■ **Supplied material**
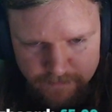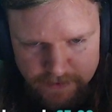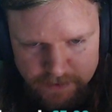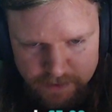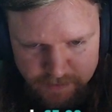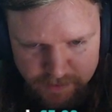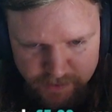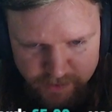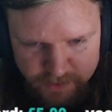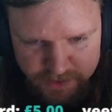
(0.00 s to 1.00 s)

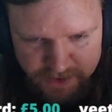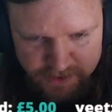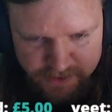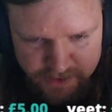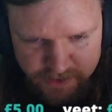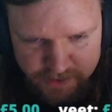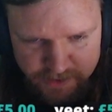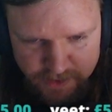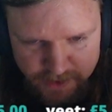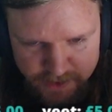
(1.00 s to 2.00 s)
experience, aces,
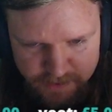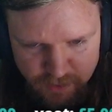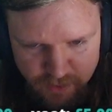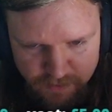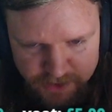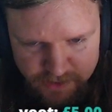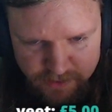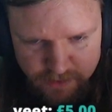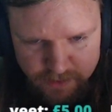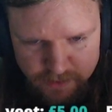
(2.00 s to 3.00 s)
air support mission.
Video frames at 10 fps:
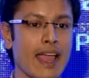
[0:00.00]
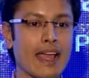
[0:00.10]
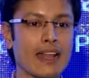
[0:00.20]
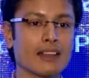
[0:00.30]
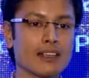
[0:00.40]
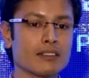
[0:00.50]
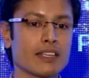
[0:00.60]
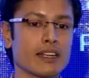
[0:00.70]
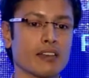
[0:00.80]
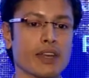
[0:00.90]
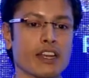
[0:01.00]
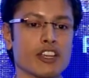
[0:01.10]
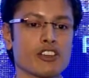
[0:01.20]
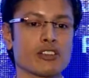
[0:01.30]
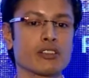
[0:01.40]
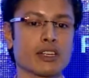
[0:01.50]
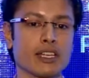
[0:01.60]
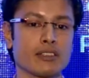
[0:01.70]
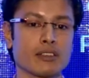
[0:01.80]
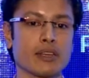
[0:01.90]
And this genetic variation
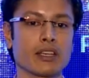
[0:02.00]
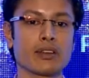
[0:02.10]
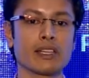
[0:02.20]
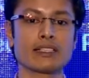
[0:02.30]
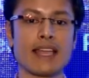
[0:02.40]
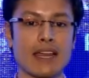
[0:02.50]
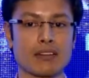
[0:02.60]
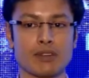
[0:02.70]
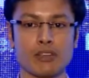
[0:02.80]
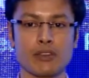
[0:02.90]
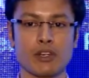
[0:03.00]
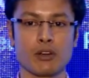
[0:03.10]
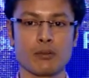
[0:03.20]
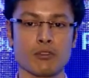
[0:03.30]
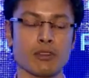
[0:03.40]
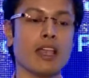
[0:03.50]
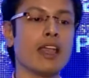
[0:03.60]
leads to decreased activity of the hormone.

■ **Exercise brief**
Leaving out all pictures, transcribe the listing exactly.

■ **Exercise response**
(0.00 s to 1.00 s)

(1.00 s to 2.00 s)
experience, aces,
(2.00 s to 3.00 s)
air support mission.
Video frames at 10 fps:
[0:00.00]
[0:00.10]
[0:00.20]
[0:00.30]
[0:00.40]
[0:00.50]
[0:00.60]
[0:00.70]
[0:00.80]
[0:00.90]
[0:01.00]
[0:01.10]
[0:01.20]
[0:01.30]
[0:01.40]
[0:01.50]
[0:01.60]
[0:01.70]
[0:01.80]
[0:01.90]
And this genetic variation
[0:02.00]
[0:02.10]
[0:02.20]
[0:02.30]
[0:02.40]
[0:02.50]
[0:02.60]
[0:02.70]
[0:02.80]
[0:02.90]
[0:03.00]
[0:03.10]
[0:03.20]
[0:03.30]
[0:03.40]
[0:03.50]
[0:03.60]
leads to decreased activity of the hormone.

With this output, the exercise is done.